### EXERCISE DIRECTIONS
Your answer must be the listing repeated word for word, without its pictures.
═════ EXERCISE INPUTS ═════
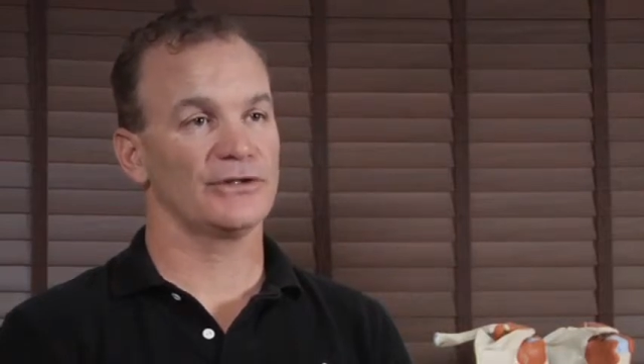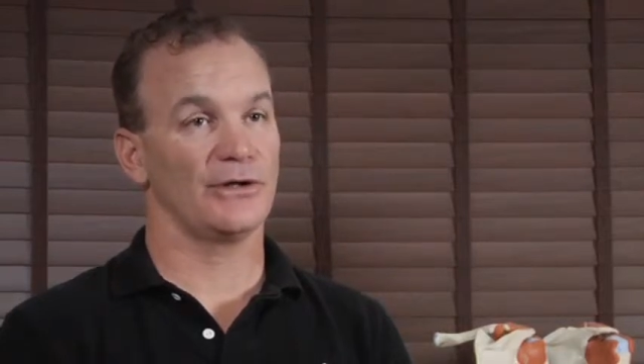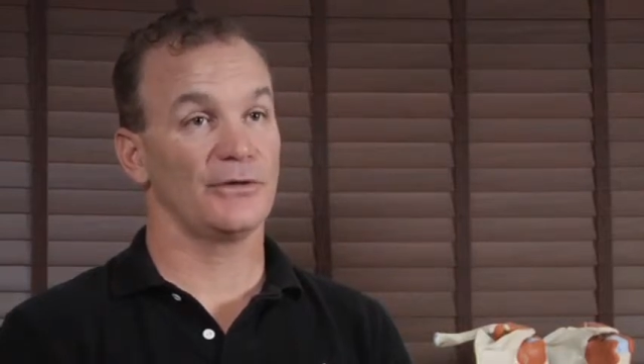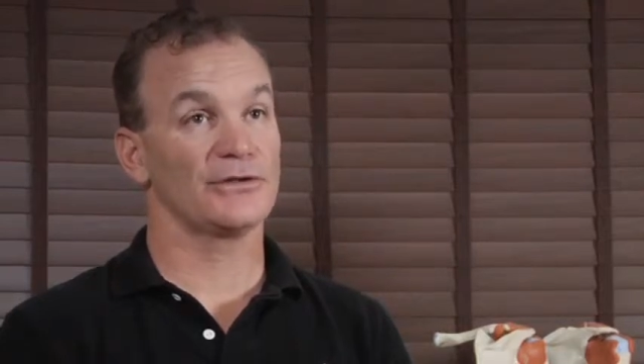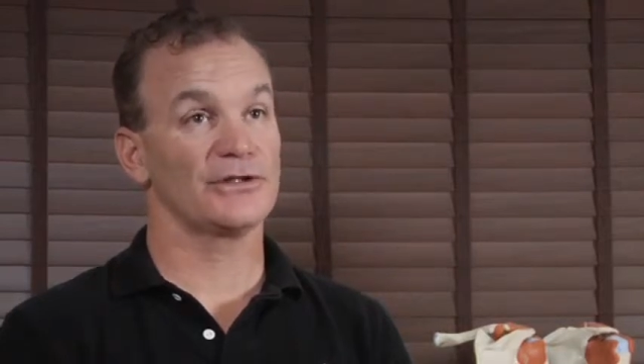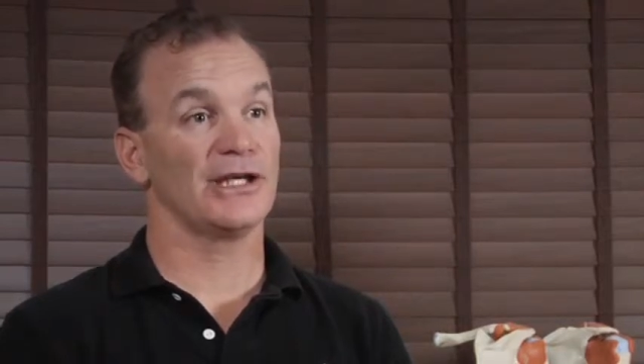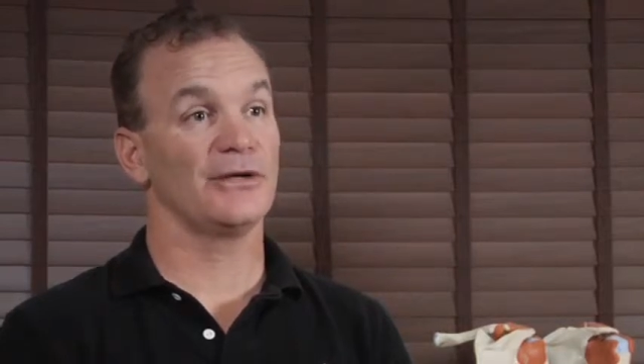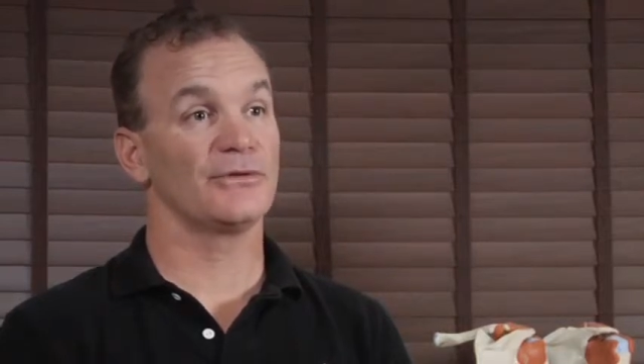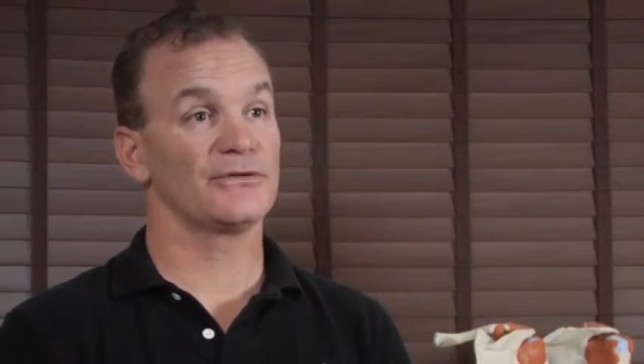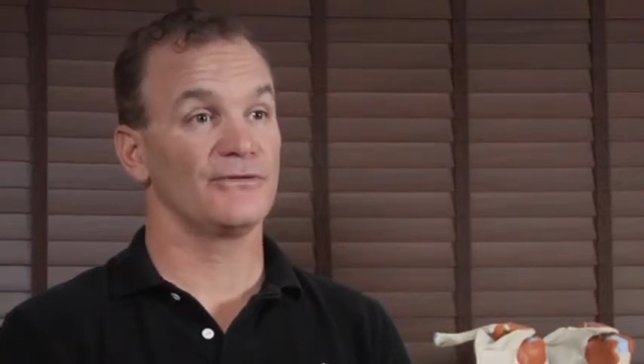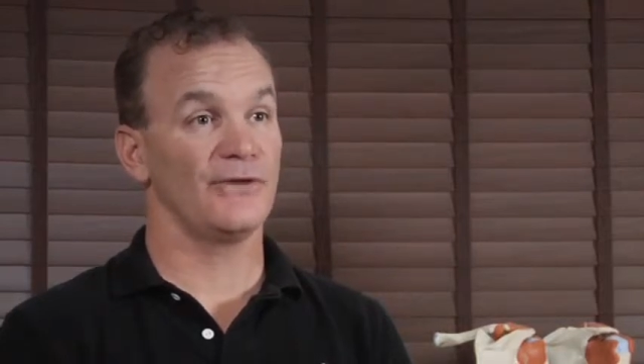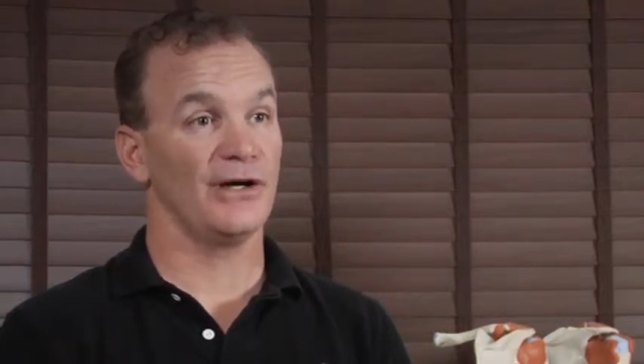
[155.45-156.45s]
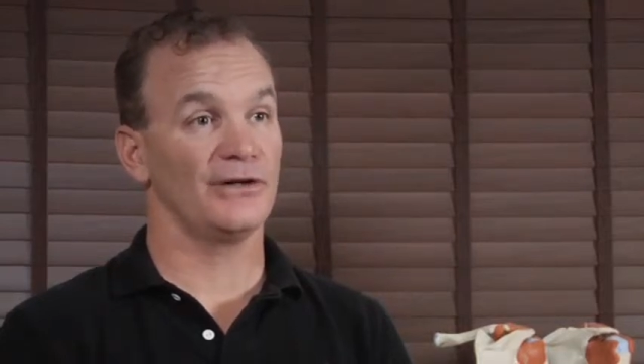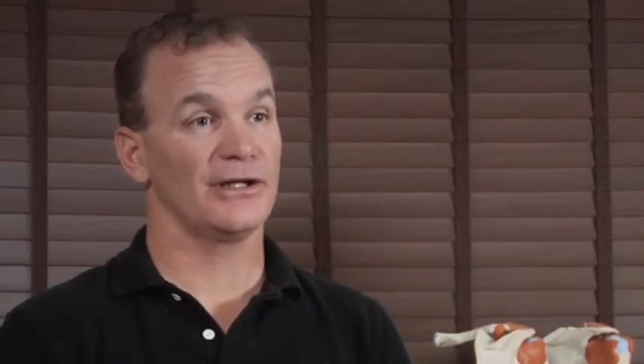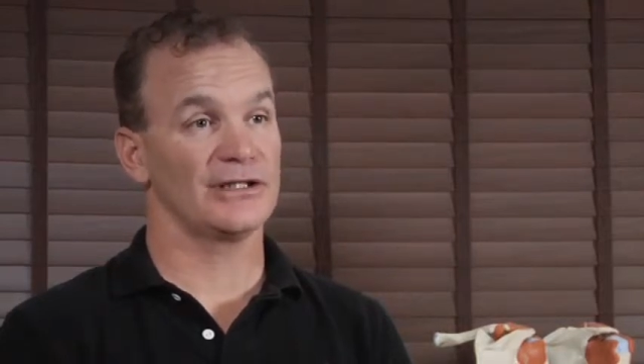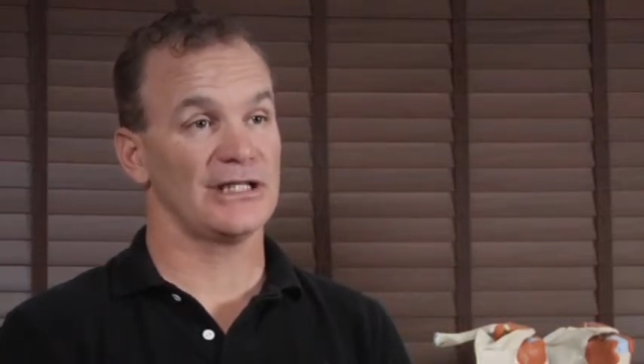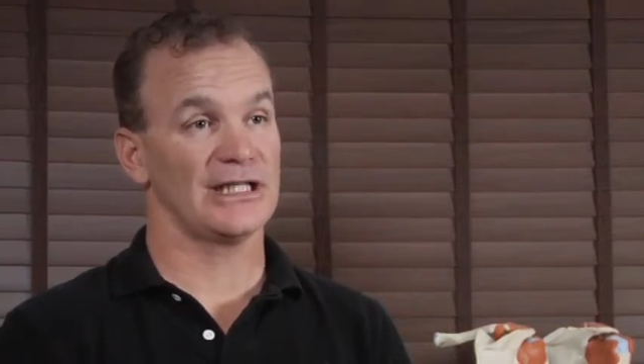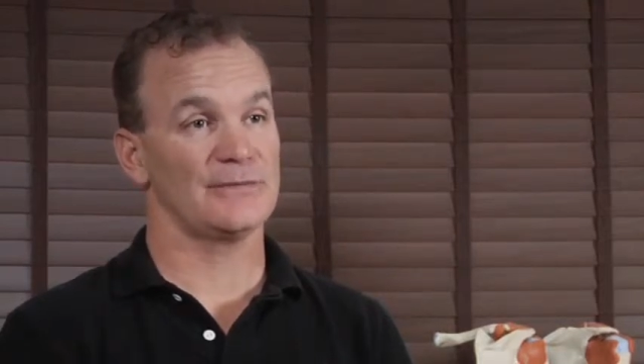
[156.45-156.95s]
So I would say he was very
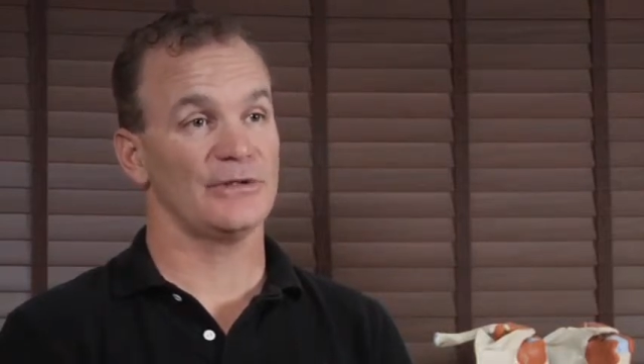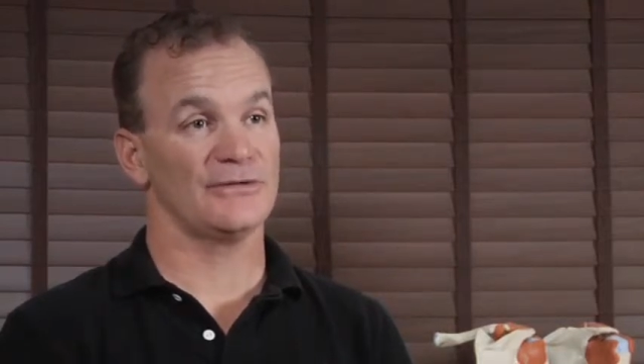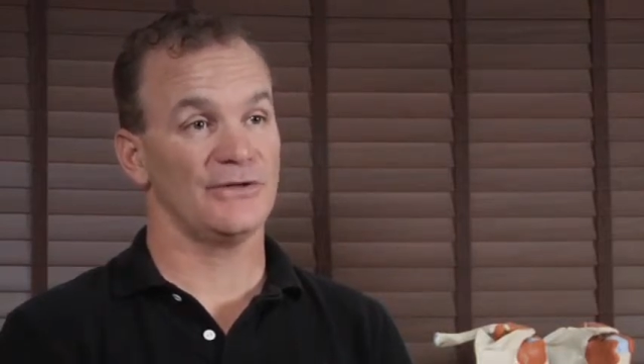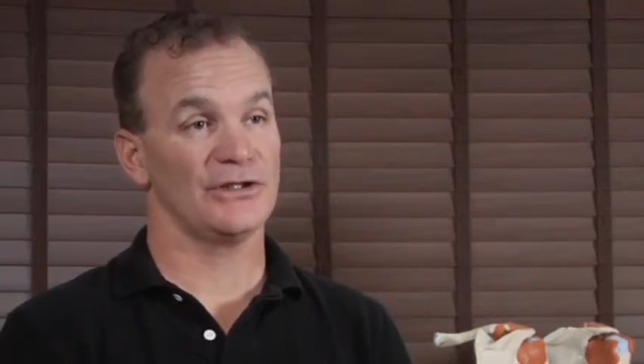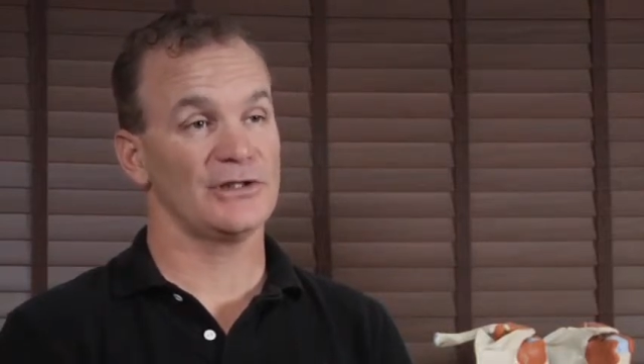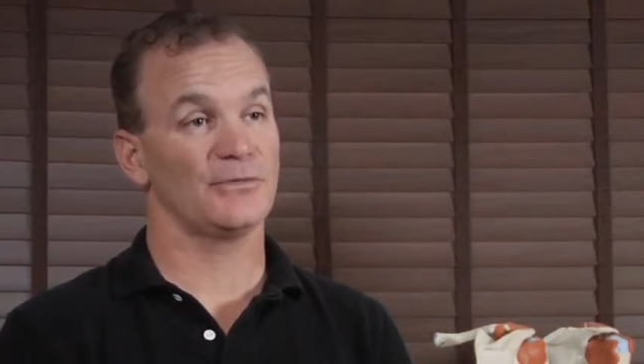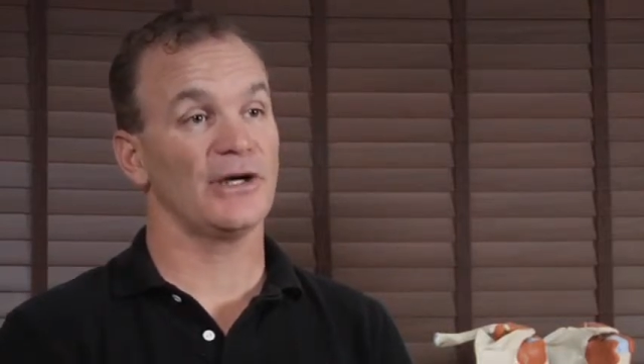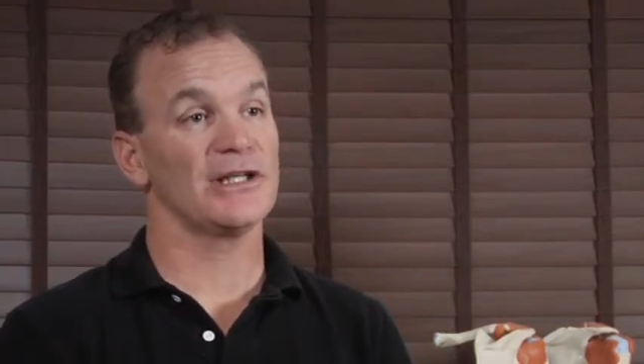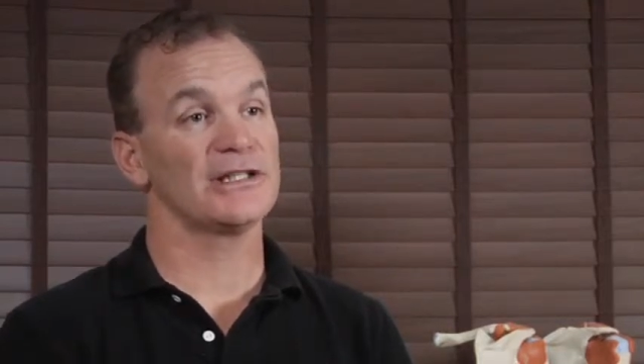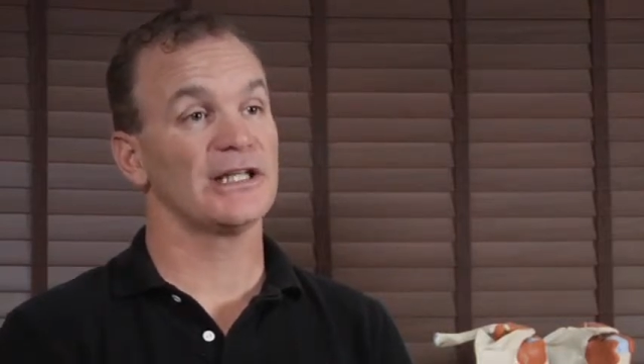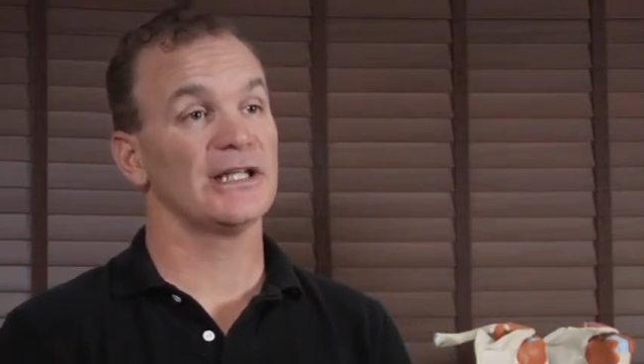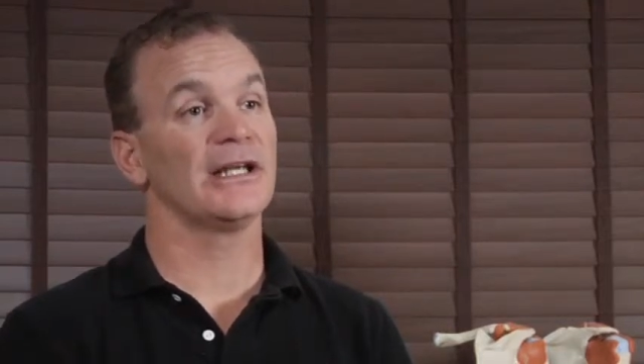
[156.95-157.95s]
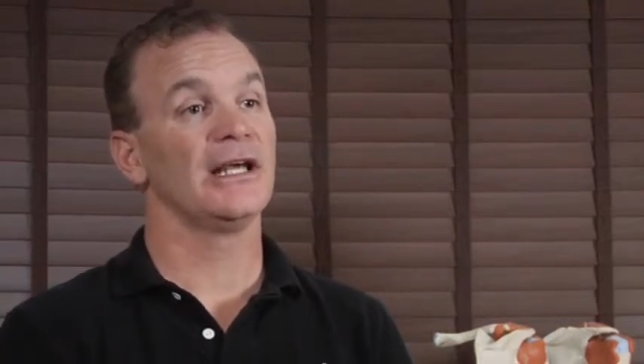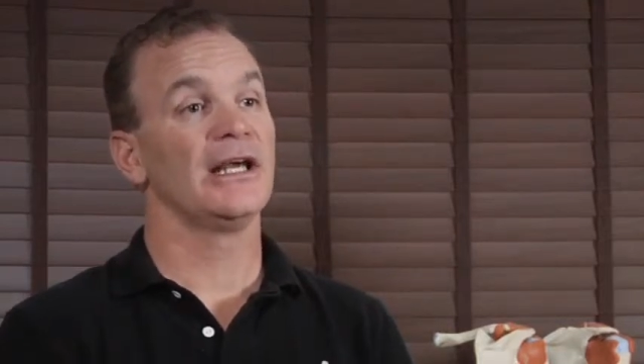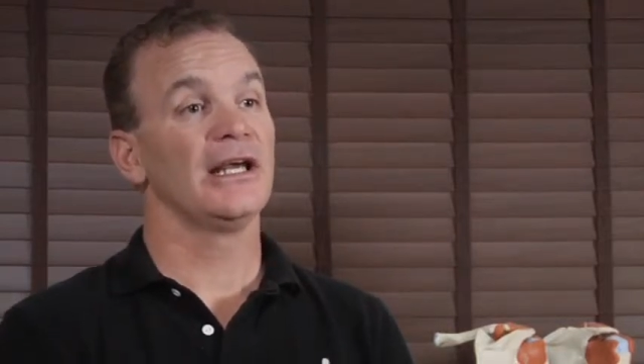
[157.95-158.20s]
accessible. I was very surprised that he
═════
### RESULT BELOW
[155.45-156.45s]
[156.45-156.95s]
So I would say he was very
[156.95-157.95s]
[157.95-158.20s]
accessible. I was very surprised that he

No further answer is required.